[What is needed]:
This exercise asks for the entries below to be printed exactly.

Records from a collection
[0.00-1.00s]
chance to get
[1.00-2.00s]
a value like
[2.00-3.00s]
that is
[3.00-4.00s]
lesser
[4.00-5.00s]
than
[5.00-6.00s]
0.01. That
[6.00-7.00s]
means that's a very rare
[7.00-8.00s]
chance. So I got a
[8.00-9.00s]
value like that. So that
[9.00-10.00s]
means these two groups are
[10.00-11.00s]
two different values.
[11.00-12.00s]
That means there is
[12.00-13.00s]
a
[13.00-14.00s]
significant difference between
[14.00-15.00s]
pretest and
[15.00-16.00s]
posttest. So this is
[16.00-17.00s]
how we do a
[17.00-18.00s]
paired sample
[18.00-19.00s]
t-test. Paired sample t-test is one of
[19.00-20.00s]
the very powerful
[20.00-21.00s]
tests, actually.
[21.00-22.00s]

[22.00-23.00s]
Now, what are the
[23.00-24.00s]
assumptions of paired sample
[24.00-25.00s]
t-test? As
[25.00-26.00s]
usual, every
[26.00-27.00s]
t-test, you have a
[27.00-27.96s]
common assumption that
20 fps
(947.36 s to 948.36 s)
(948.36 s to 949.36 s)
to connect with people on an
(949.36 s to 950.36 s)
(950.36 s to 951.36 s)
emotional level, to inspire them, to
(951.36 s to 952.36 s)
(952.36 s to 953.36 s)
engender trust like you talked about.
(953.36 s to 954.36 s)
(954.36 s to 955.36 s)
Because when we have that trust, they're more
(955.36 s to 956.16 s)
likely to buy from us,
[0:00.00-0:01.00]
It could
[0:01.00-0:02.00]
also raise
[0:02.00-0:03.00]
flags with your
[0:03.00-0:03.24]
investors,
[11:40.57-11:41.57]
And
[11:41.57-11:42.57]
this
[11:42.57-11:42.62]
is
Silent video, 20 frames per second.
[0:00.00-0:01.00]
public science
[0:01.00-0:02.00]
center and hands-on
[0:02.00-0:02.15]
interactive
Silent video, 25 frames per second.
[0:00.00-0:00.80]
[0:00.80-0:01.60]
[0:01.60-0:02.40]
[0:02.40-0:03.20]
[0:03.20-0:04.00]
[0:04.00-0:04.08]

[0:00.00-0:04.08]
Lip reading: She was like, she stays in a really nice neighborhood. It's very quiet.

[Solution]:
[0.00-1.00s]
chance to get
[1.00-2.00s]
a value like
[2.00-3.00s]
that is
[3.00-4.00s]
lesser
[4.00-5.00s]
than
[5.00-6.00s]
0.01. That
[6.00-7.00s]
means that's a very rare
[7.00-8.00s]
chance. So I got a
[8.00-9.00s]
value like that. So that
[9.00-10.00s]
means these two groups are
[10.00-11.00s]
two different values.
[11.00-12.00s]
That means there is
[12.00-13.00s]
a
[13.00-14.00s]
significant difference between
[14.00-15.00s]
pretest and
[15.00-16.00s]
posttest. So this is
[16.00-17.00s]
how we do a
[17.00-18.00s]
paired sample
[18.00-19.00s]
t-test. Paired sample t-test is one of
[19.00-20.00s]
the very powerful
[20.00-21.00s]
tests, actually.
[21.00-22.00s]

[22.00-23.00s]
Now, what are the
[23.00-24.00s]
assumptions of paired sample
[24.00-25.00s]
t-test? As
[25.00-26.00s]
usual, every
[26.00-27.00s]
t-test, you have a
[27.00-27.96s]
common assumption that
20 fps
(947.36 s to 948.36 s)
(948.36 s to 949.36 s)
to connect with people on an
(949.36 s to 950.36 s)
(950.36 s to 951.36 s)
emotional level, to inspire them, to
(951.36 s to 952.36 s)
(952.36 s to 953.36 s)
engender trust like you talked about.
(953.36 s to 954.36 s)
(954.36 s to 955.36 s)
Because when we have that trust, they're more
(955.36 s to 956.16 s)
likely to buy from us,
[0:00.00-0:01.00]
It could
[0:01.00-0:02.00]
also raise
[0:02.00-0:03.00]
flags with your
[0:03.00-0:03.24]
investors,
[11:40.57-11:41.57]
And
[11:41.57-11:42.57]
this
[11:42.57-11:42.62]
is
Silent video, 20 frames per second.
[0:00.00-0:01.00]
public science
[0:01.00-0:02.00]
center and hands-on
[0:02.00-0:02.15]
interactive
Silent video, 25 frames per second.
[0:00.00-0:00.80]
[0:00.80-0:01.60]
[0:01.60-0:02.40]
[0:02.40-0:03.20]
[0:03.20-0:04.00]
[0:04.00-0:04.08]

[0:00.00-0:04.08]
Lip reading: She was like, she stays in a really nice neighborhood. It's very quiet.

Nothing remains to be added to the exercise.